Some of what I've learned over the years of dealing with my OCD with Exposure Therapy:

  • It's important for me to trust and respect my doctors, and be able to honestly say when I'm struggling with the OCD.  The anxiety of figuring out how to indirectly get my questions answered was exhausting when dealing with doctors who had little patience for anxiety.
  • Even people without OCD have a difficult time gauging when to go to the doctor.  There will be uncertainty.   I may be wrong.  This doesn't say anything about me as a person.


  1. This is an excellent post, and again, one that I can relate to up to a point (as I don't have OCD). You are right, those without OCD have a difficult time deciding when to go to the doctor,and when and how aggressively to pursue tests (to get that elusive "certainty"). I think, for so many people, health is an anxiety provoking subject. Thanks for sharing....I hope to do a post on this subject at some point in the near future.

    1. I'd love to read a post by you on this subject!

  2. This is such a helpful and excellent post. Thank you for sharing your experience with health anxiety and the uncertainty that comes with making health decisions. I can relate to this. I tend to think I have to make a "right" decision.

    1. Yes, making a "right" decision is a huge burden, when we are not omniscient beings who can predict the future. I am learning to accept my best as being enough.

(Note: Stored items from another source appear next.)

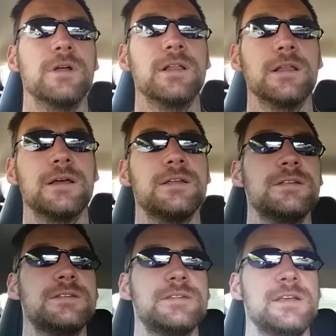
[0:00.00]
I
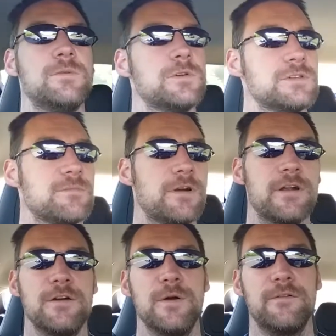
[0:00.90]
will see you all
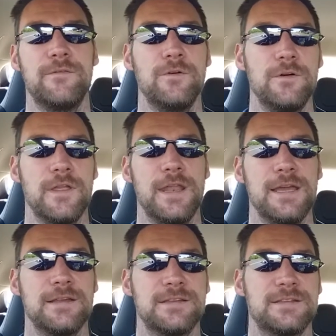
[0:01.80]
tomorrow
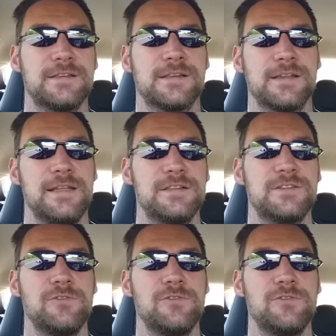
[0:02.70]
for the next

  3. You have just described my relationship with my health and my doctors to a T. And yes, I have OCD along with just enough social anxiety to make things interesting.

    It has helped me to choose compassionate doctors who don't look at me crosswise if I come visit them often "just to chat." It has also helped me to develop a sense of humor as well as humility about my anxiety and to expect that I'm going to feel like an idiot a lot of the time.

    I've made a choice to err on the side of caution in all things medical (because I'd rather look like a hypochondriac than miss something big), but sometimes I wait a week or two to see if things go away before making a call. Knowing that I've made a choice to risk looking foolish, helps me deal with the social anxiety component.

    I expect this will be an ongoing theme for me as I push into my thirties and especially beyond.

    Now, I do wish I knew better what to do with those residual feelings of shame that come from wondering how the doctors are viewing me. For now I just live with them and carry on with my life. I'm not sure we can really make feelings go away anyway.